I am 30 years old now. It should be a golden age for me to build my own career and family. However, I could only spend my past 3 years in prison, and possibly many more years to come. It is not only a punishment for me, but also for the people who love me. I am particularly regretful to my girlfriend, who keeps taking care of me all along. In prison, I continue to equip myself for the future. I understand that there are many other ways to contribute to the society besides politics. I plead for your lordships’ leniency so that I can fulfill my responsibility as a boyfriend and as a Hong Kong citizen as soon as possible.

Yours faithfully,

Lau Wing Hong (D34)

以下為劉頴匡在庭上讀出,女友黃于喬求情信的內容:

法官閣下:

我是黃于喬,一名香港性別議題倡議者,也是被告劉頴匡的女朋友。2024 年是我與劉相識 的第 10 年。我畢業於傳統女校拔萃女書院…在他之前,我交往的男生都是出身傳統名校、中產、規規矩矩的人,但劉卻不一樣:他的中學我沒聽說過、出身基層、也不是很帥,但他身上卻有一種不 一樣的光芒。

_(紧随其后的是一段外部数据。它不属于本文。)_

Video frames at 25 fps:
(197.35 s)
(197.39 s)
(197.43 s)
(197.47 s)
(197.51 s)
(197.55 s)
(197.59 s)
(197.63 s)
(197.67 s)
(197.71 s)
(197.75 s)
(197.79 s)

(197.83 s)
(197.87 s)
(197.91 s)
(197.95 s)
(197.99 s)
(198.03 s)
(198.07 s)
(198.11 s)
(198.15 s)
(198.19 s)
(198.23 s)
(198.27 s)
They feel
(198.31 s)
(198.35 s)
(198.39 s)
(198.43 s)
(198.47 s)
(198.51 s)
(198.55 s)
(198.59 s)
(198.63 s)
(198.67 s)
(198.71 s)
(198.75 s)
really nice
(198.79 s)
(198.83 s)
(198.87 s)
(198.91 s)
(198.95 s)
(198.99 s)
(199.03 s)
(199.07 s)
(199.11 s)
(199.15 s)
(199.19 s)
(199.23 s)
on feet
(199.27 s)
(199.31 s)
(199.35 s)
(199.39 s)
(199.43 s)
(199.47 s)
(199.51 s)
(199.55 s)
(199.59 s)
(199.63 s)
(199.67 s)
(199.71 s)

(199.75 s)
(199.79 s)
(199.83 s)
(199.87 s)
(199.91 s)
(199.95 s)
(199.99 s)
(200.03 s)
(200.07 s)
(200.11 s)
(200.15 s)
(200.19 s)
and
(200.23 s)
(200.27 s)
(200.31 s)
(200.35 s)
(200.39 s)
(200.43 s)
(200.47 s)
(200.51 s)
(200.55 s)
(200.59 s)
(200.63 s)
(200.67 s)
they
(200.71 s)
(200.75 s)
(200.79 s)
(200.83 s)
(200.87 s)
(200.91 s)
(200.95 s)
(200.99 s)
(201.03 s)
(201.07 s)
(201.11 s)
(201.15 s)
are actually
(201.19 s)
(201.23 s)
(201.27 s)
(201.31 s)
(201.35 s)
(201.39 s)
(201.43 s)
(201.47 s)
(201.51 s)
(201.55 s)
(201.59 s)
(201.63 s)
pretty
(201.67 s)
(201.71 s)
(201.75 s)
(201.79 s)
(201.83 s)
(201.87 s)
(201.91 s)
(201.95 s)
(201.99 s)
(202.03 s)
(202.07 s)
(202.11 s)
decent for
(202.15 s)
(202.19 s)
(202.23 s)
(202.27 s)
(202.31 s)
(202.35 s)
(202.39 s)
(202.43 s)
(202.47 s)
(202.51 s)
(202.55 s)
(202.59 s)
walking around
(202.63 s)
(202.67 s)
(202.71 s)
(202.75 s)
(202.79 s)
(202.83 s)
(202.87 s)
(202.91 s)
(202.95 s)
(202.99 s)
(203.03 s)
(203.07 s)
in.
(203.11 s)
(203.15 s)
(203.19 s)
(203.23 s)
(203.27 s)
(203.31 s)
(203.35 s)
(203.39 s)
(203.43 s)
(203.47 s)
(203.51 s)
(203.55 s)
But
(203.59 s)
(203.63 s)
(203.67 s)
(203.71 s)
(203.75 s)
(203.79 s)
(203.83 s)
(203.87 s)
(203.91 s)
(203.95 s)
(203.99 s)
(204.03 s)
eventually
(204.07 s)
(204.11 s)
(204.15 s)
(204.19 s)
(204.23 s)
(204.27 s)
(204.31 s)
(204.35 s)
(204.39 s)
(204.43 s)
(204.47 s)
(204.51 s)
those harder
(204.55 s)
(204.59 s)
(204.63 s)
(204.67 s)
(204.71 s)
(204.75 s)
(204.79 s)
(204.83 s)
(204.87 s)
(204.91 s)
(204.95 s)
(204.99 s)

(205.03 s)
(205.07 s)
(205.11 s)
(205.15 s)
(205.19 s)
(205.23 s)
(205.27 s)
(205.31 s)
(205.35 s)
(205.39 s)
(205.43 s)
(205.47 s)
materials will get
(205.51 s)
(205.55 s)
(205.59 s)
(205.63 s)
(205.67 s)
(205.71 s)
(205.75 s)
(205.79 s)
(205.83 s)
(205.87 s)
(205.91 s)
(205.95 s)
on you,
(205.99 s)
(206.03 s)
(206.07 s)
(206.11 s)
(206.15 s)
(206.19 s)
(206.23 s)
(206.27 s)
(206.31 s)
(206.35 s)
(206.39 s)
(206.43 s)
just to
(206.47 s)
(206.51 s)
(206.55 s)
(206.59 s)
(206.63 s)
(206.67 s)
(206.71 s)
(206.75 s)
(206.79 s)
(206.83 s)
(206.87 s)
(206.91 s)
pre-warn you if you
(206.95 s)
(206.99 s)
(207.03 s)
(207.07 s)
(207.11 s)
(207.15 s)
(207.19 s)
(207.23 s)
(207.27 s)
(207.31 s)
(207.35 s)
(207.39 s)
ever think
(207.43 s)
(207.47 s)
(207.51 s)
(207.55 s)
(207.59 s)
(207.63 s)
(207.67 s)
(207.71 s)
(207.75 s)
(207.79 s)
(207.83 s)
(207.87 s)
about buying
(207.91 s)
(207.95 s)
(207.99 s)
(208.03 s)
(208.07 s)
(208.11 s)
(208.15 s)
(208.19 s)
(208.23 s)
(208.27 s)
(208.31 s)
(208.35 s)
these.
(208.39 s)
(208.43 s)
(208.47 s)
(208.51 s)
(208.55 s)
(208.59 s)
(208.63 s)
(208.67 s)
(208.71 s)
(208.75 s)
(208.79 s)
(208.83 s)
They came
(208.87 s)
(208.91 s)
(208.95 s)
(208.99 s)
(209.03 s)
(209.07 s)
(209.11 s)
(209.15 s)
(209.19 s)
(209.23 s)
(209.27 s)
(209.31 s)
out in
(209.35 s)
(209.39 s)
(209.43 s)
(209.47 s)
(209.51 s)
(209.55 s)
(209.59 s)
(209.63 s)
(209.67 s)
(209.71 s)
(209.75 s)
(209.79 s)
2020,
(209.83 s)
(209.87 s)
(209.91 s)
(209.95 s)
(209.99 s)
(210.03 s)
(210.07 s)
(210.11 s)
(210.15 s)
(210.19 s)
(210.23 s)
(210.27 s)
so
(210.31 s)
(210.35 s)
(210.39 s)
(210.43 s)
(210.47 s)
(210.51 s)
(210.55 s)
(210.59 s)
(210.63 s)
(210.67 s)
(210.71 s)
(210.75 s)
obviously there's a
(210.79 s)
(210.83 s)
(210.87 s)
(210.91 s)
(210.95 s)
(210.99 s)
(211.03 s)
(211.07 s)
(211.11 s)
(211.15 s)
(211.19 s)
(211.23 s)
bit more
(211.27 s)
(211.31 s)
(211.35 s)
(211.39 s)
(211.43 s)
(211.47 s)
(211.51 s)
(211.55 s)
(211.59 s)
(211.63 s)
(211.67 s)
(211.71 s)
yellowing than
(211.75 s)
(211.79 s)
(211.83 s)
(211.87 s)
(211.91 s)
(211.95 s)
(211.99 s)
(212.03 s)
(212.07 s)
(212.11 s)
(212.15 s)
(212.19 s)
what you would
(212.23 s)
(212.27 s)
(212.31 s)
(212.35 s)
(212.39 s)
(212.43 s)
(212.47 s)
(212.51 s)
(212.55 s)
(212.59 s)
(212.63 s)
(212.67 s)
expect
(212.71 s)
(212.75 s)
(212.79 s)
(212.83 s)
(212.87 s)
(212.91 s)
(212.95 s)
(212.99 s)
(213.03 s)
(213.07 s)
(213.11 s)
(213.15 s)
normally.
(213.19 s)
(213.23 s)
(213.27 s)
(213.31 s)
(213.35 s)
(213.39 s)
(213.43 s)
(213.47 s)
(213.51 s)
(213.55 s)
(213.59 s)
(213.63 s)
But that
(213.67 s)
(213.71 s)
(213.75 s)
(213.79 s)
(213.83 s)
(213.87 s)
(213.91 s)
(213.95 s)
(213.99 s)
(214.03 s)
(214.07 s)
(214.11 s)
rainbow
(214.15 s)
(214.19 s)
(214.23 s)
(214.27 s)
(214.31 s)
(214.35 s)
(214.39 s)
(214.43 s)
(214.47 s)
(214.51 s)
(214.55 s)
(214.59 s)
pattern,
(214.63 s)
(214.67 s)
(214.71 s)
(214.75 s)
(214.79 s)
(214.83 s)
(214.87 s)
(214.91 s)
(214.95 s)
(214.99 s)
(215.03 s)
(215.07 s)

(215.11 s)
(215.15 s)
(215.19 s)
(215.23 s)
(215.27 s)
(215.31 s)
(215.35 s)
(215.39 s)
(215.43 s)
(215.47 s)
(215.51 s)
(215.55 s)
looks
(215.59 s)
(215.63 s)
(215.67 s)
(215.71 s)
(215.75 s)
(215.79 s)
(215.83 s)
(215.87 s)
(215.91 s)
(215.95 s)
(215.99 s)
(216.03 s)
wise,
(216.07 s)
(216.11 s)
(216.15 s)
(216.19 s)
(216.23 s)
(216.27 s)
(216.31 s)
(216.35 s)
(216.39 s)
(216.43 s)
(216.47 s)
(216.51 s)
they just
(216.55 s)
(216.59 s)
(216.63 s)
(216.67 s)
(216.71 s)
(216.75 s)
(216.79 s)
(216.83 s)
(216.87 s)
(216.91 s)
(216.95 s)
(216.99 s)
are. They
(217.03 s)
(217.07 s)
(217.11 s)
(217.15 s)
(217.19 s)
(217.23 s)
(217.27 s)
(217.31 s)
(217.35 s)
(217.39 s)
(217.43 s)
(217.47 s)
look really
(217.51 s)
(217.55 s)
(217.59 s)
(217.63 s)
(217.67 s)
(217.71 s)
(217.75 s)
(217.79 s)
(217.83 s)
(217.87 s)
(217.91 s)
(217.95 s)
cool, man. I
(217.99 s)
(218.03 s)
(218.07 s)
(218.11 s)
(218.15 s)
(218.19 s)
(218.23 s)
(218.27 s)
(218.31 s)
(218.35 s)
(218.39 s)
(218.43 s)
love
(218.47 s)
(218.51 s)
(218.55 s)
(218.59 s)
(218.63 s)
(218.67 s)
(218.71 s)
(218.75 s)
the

在我眼中,劉是一個聰明、能言善辯、具領導天賦、不斷渴求知識、思維敏銳、語言能力 強、充滿好奇心的人…我認為以劉頴匡的天資和才能,他本來是絕對有能力走條「正常」的路,成為律師或教師等專業人士,過安穩舒適的中產生活。但他有志從政,非為一己私利,完全是出於他對社會人民的關懷、對香港民主化的追求,期望能夠為香港貢獻他的才能,卻不料因此捲入此案、身陷囹圄,人生最黃金的時期都在牢獄中度過。

我認識劉頴匡的時候才 19 歲,現在已經 29 歲了,我們 10 年的關係中,有 3 年多是隔着監獄的高牆,見面要透過探訪室的玻璃,對話要透過限時的電話筒。還押 3 年多,我每天風雨不改的到收押所探他,正正因為我認為他不是作奸犯科、偷呃拐騙的罪犯,是個值得我繼續關心和付出的人。 

法官閣下,這 3 年多以來,香港變了很多,而我知道一直被收押的劉亦已得到莫大的懲罰。 過去他固然未曾妄想過要顛覆國家,而無論是現在或將來,他經已不是當初天真的少年,不會再妄想自己能夠投身政治改變社會,不會再沾邊任何有可能被定性為危害國家安全的行為,只希望能夠盡快重獲自由。為了準備這一天的到來,劉在獄中除了攻讀學位,也自學多種語言、運動強身健體…只希望將來有一天離開監獄時,他已是更好、更強、更成熟的人。